De la filantropía a la sostenibilidad
La solidaridad, aunque ostensiblemente cada vez más escasa entre los individuos solipsistas y mercuriales de la sociedad consumista posmoderna y líquida, para denominarla en sintonía terminológica con Zygmunt Bauman, es parte del instinto originalmente gregario de la especie humana.
Las grandes guerras entre naciones suelen ir seguidas de propuestas filantrópicas de reconstrucción, de asistencia humanitaria a las víctimas y de programas de recuperación económica entre las naciones.
De esa forma han convivido el espíritu solidario y la conciencia autodestructiva de la humanidad.
La filantropía empresarial ha sido un gesto característico de la evolución del capitalismo que se planteó, en su momento de auge, como la devolución al conglomerado social de una parte de los beneficios que el primero había alcanzado producto de la confianza y la preferencia de los consumidores o el mercado y la sociedad frente a sus bienes o servicios vendidos.
Se trataba, pues, de una conducta altruista de los empresarios que, ante las crecientes necesidades humanitarias como educativas, de salud, de viviendas, entre otras, no satisfechas por el Estado, era de esperar que los generadores de riquezas llevaran a cabo.
Fue, por así decirlo, un fenómeno alimentado por una fase histórica del compromiso estatal llamado Estado providencial, el cual, por su propia naturaleza, habría de tener una vida corta y un final no del todo feliz, debido, precisamente, a su insostenibilidad económica.
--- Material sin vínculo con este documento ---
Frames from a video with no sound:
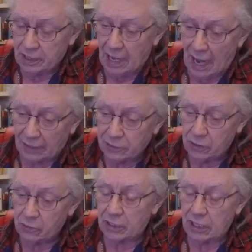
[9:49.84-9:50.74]
and
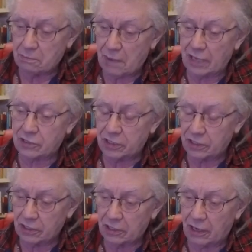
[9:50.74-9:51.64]
you can imagine
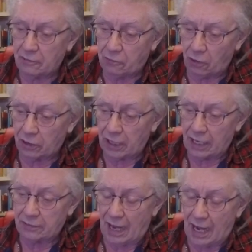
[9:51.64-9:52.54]
that a fault
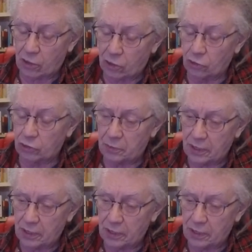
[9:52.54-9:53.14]
like that could be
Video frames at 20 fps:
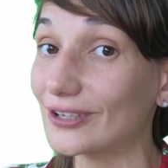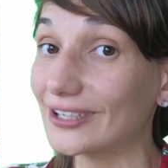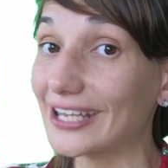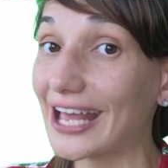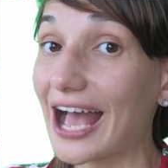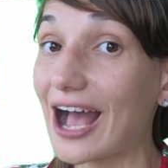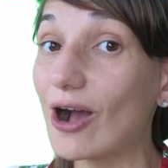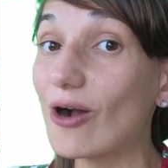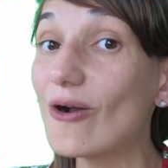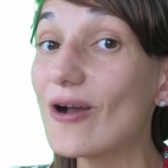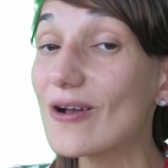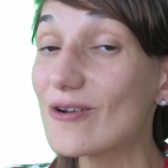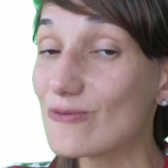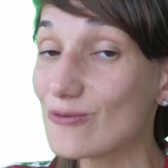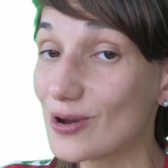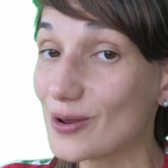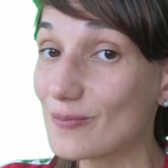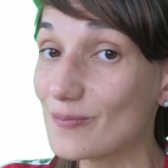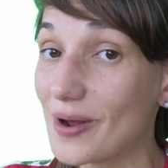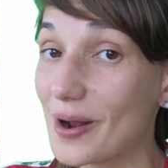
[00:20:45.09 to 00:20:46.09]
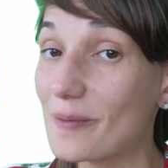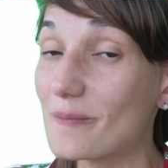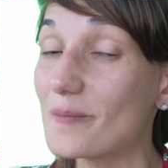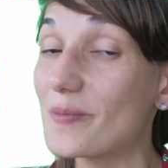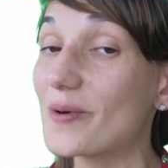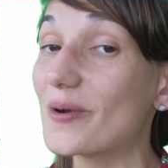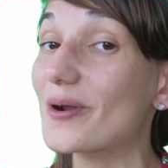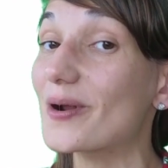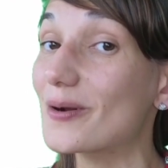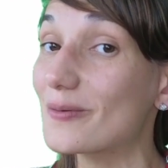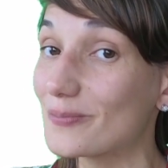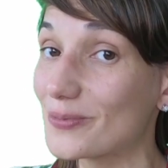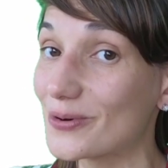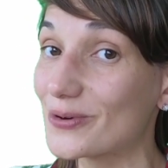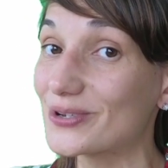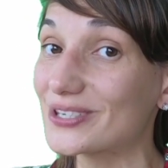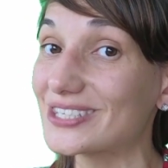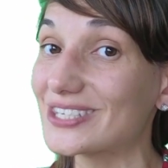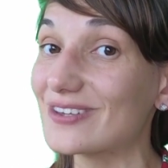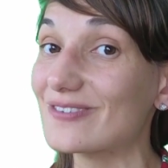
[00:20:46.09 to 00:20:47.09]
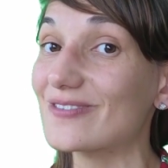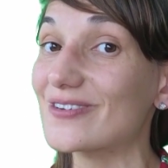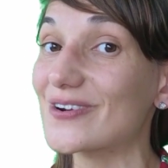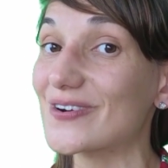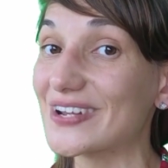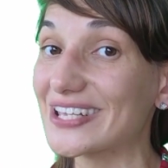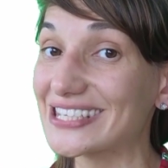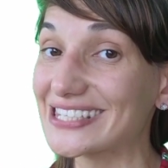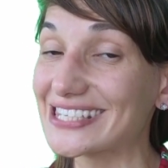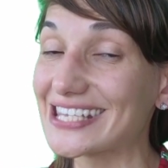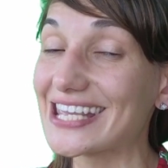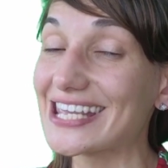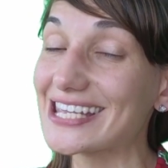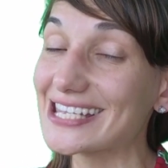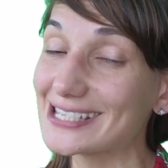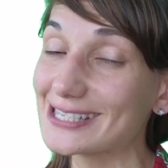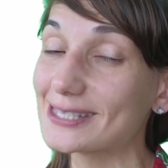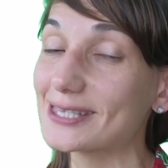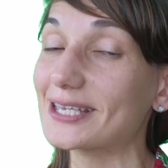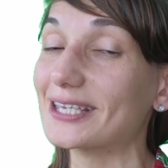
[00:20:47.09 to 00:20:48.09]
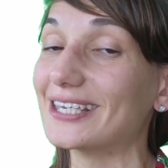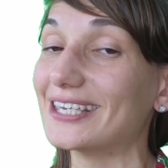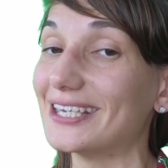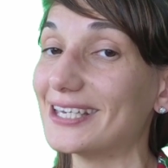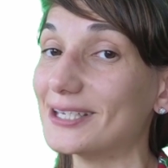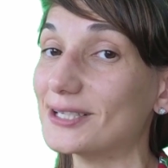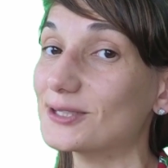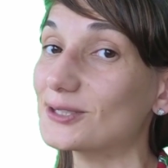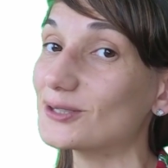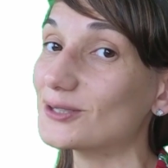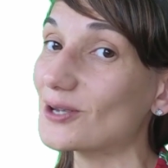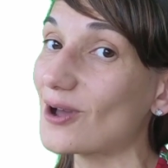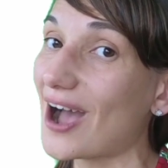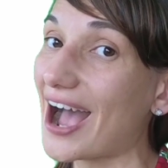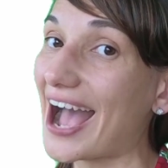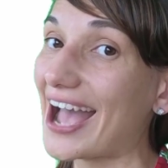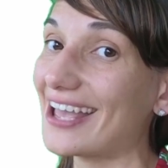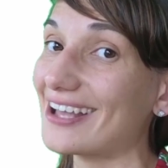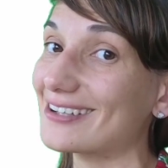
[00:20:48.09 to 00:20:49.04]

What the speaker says: For now, remember, perseverance is the key to your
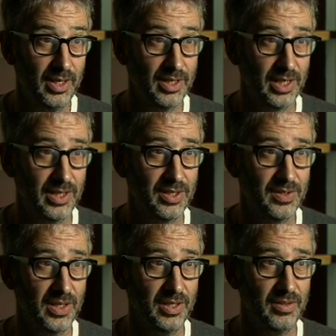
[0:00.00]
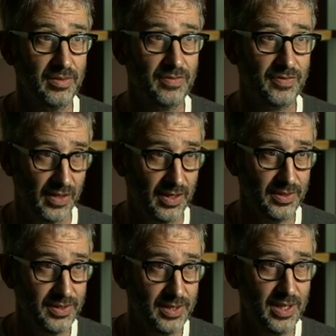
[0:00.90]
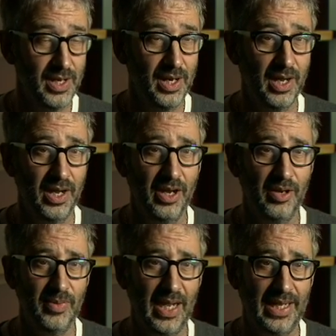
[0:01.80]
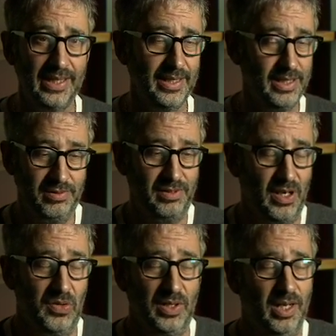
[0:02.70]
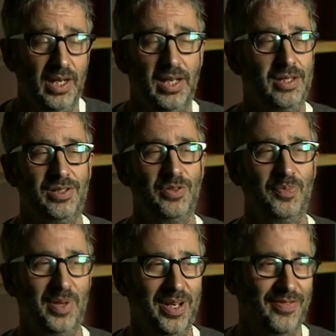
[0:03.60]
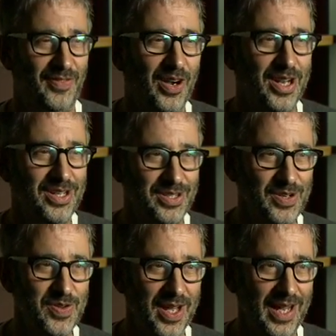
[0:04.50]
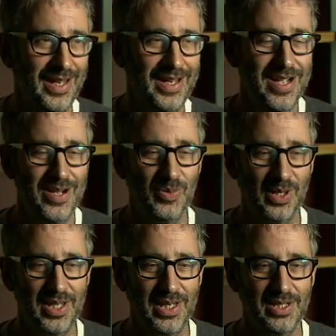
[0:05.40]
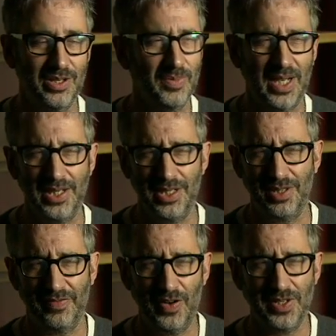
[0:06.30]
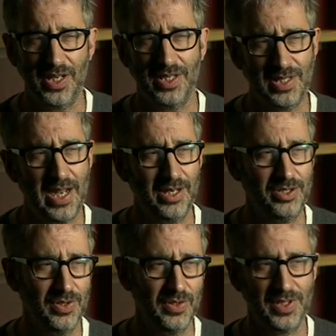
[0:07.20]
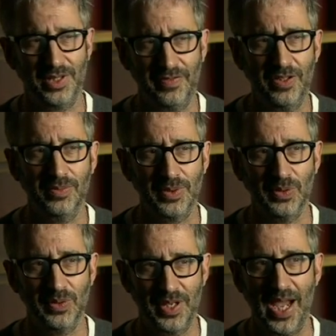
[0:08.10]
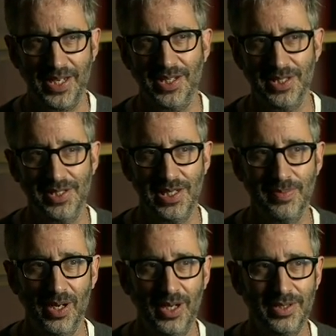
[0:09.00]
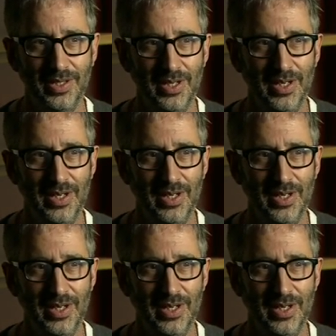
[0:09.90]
as understood in France, and he's totally should be fine to do that. What I think is complicated is that, as far as I understand it, Dieudonné's done a film called The Anti-Semite,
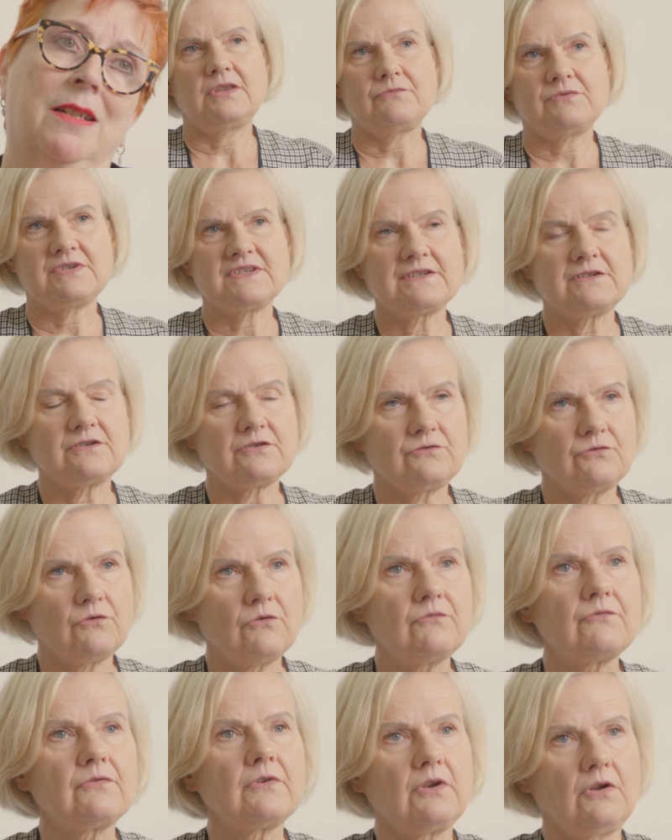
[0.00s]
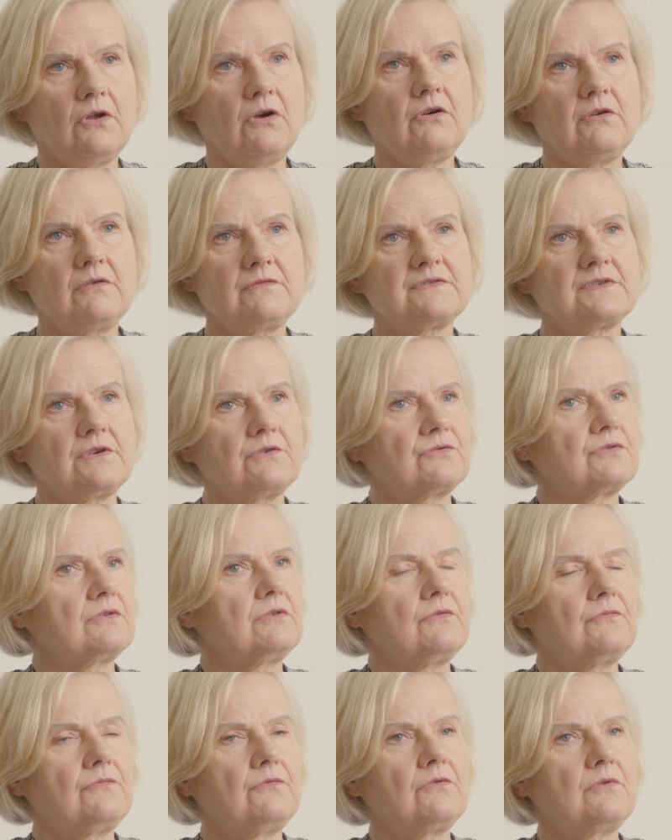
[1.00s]
There isn't an awful lot of
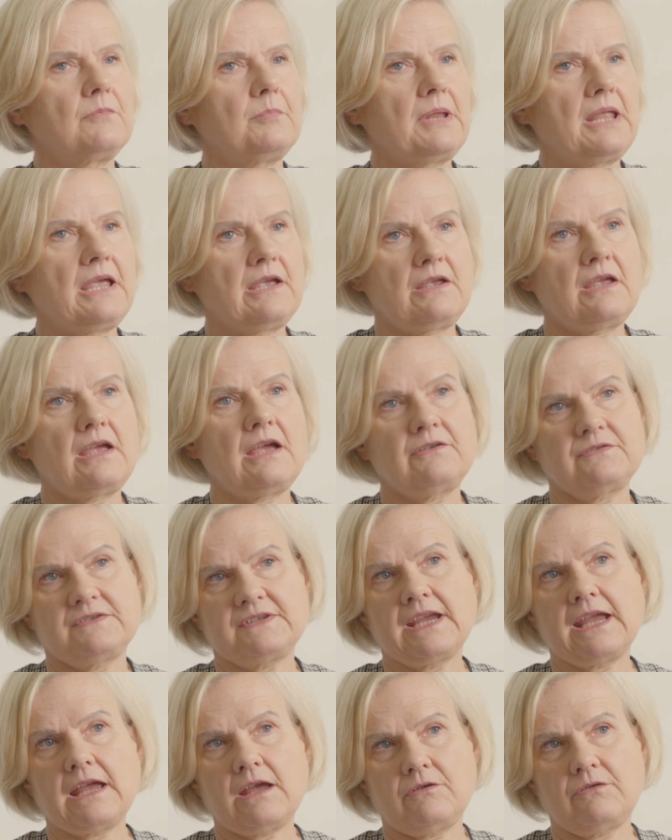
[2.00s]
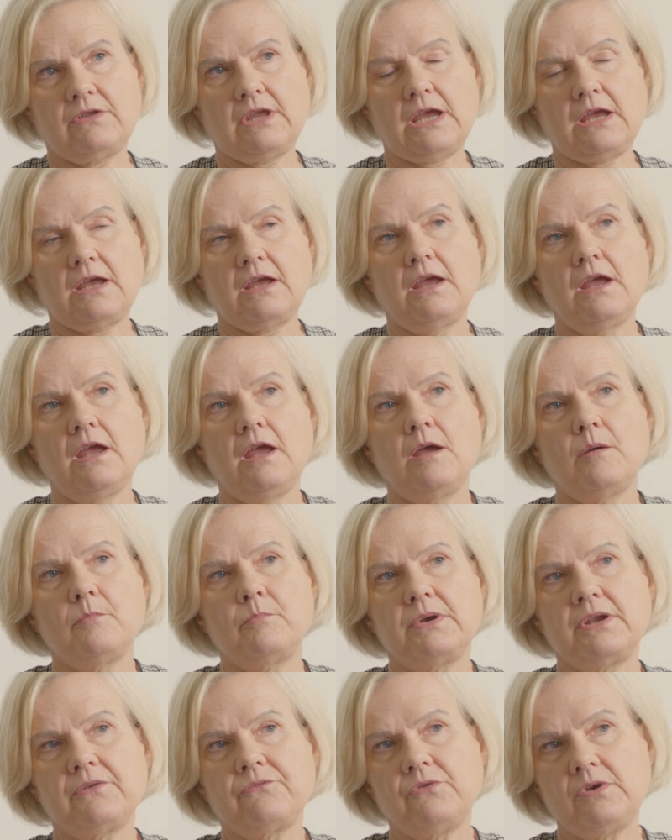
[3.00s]
social and affordable housing out there,
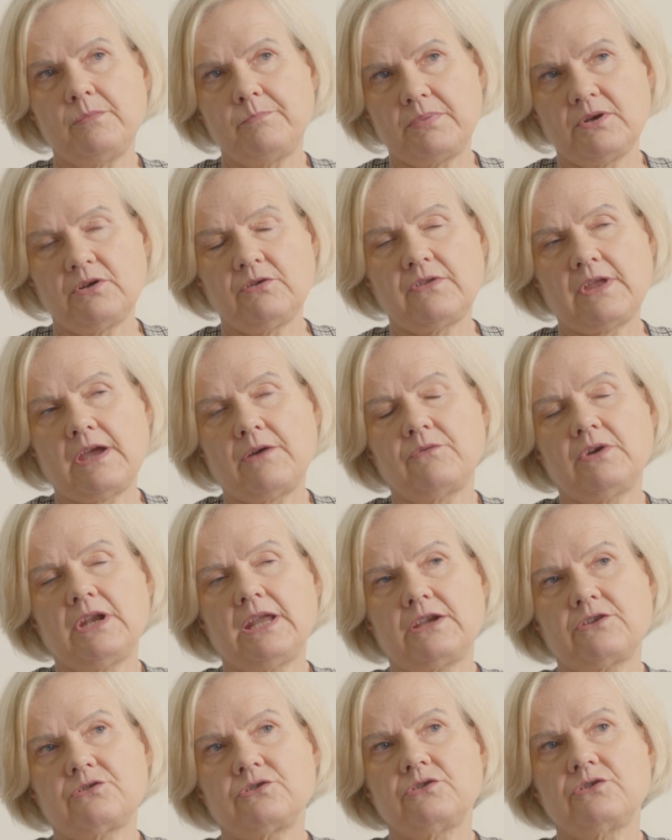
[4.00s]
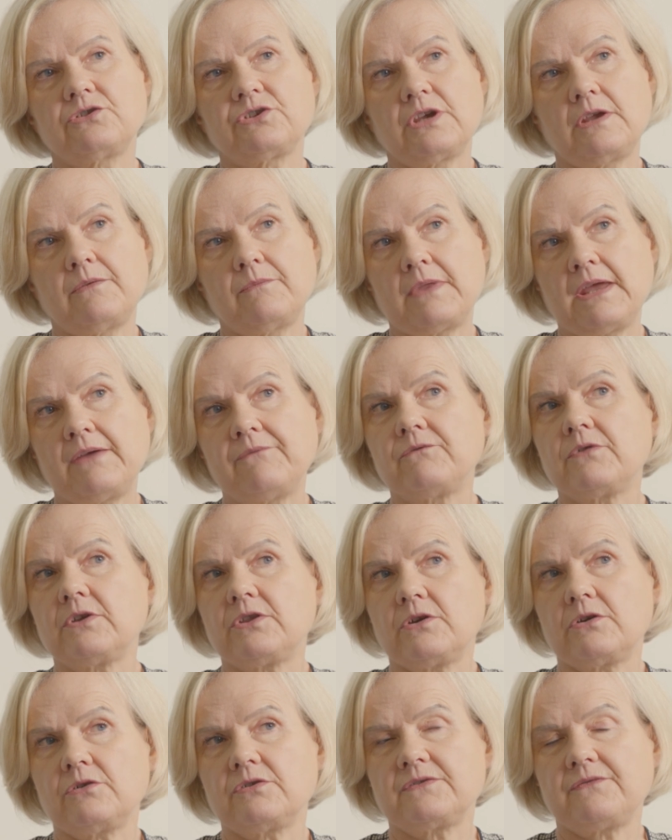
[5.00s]
but if we build that relationship, then for
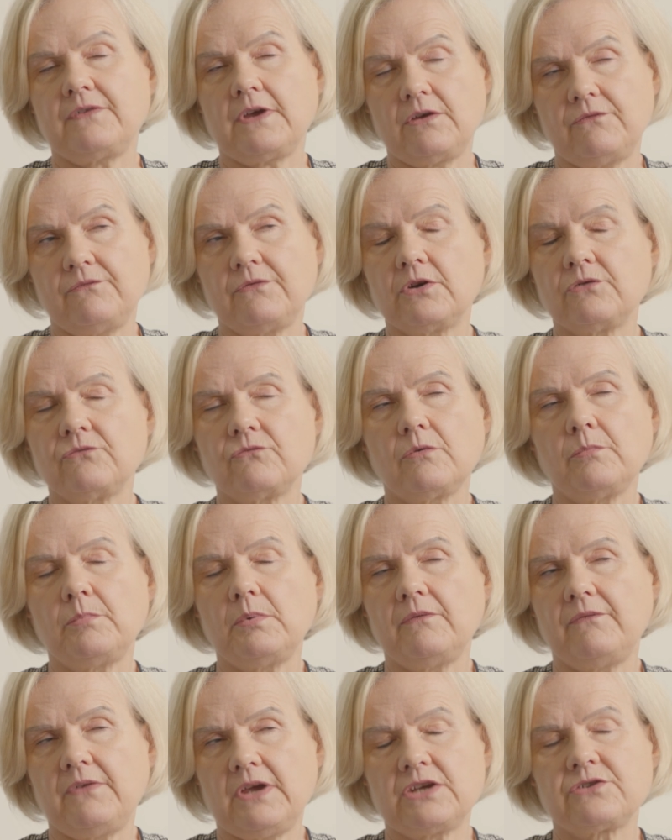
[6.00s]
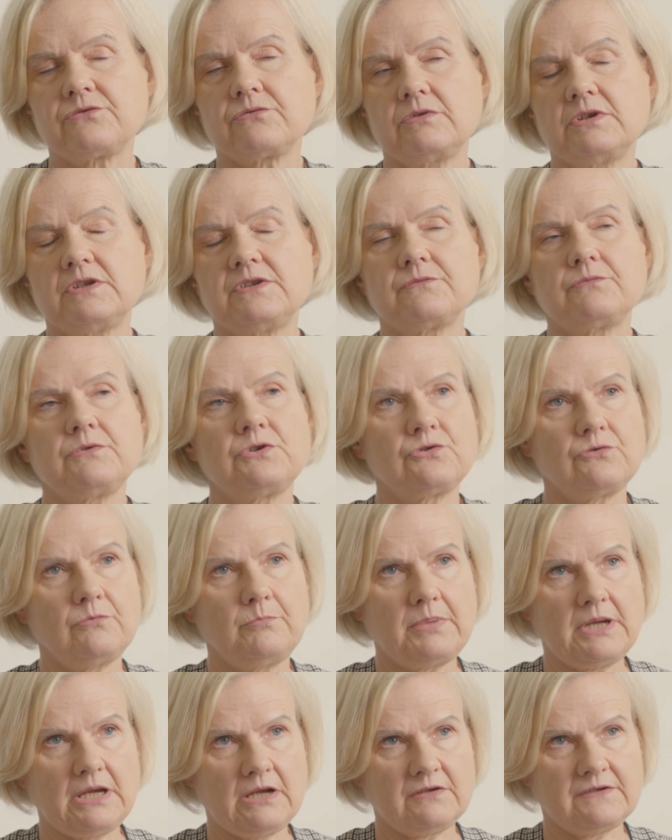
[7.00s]
those very vulnerable veterans, we
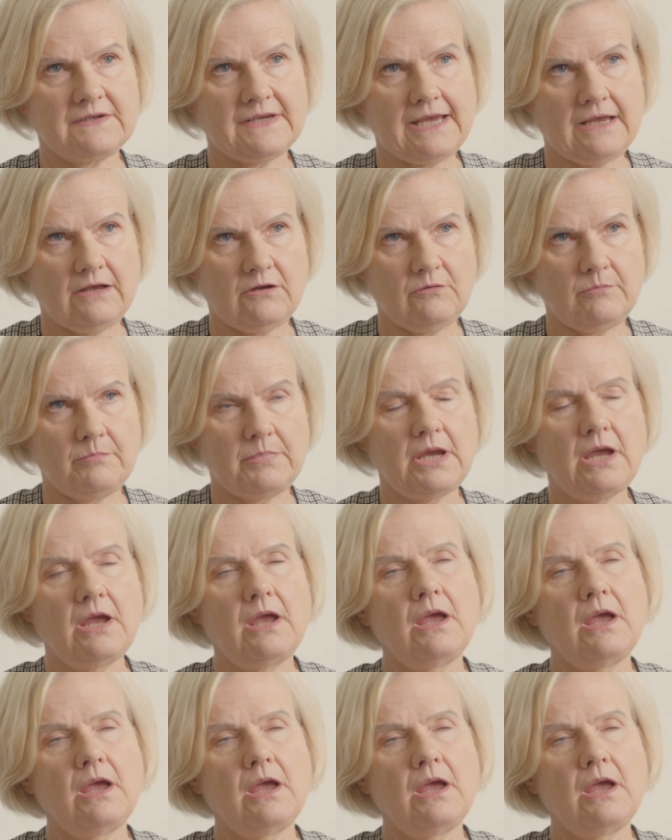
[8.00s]
should be able to help.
Sin embargo, las empresas han seguido atendiendo de forma distinta, pero, con amplia y generosa cobertura, necesidades fundamentales de los grupos sociales vulnerables económicamente, más allá del reto de sus utilidades y de la cobertura que en este sentido sus políticas de gobernabilidad interna contemplan a favor de sus propios empleados.
De ahí que considere que si bien debemos hacer del altruismo o la filantropía estrategias empresariales y conducirlos hacia modelos de gestión de la inversión social privada con clarísima tendencia a la sostenibilidad, es decir, a convertirlos en modelos económicamente viables y con mayor impacto social en términos de equilibrio y armonización de los intereses privado o particular y público o general, no sea menos cierto que la filantropía misma no ha pasado de moda.
Porque, con un empresariado socialmente responsable, un Estado eficiente y orientado a lograr generación de riqueza social, y una sociedad civil organizada la filantropía empresarial puede ser un importantísimo agente de cambio ciudadano y de progreso social y humano.
Los espíritus filantrópicos son imprescindibles en sociedades con grandes desigualdades y, peor aún, sociedades con tendencia a acentuarlas.
A lo que deben aspirar las empresas es a conducir ese espíritu solidario por medio de la gestión de procesos con criterios de Responsabilidad Social Corporativa y de sostenibilidad económica, social y medioambiental, de manera que la inversión social garantice, por un lado, la sostenibilidad y el futuro de la misma empresa, y por el otro, que el impacto logrado con esa inversión tenga alcance social profundo, hasta convertirse en generador de valor compartido y equidad entre todos los agentes del cuerpo social.
En una ecuación muy simple, pero, demasiado cierta, si la RSC no fortalece la sostenibilidad de la empresa, no habría futuro de la empresa como tampoco habría eficacia en su inversión social.
Una empresa es, pues, socialmente responsable, cuando convierte sus políticas de RSC y su instinto filantrópico en parte consustancial de la estrategia de negocios, dado que su supervivencia y crecimiento económico y financiero garantizarán sus políticas de sostenibilidad y su necesaria armonización de intereses con sus inversionistas, con la sociedad civil y con en el Estado. Migremos, pues, de la filantropía per se a la sostenibilidad.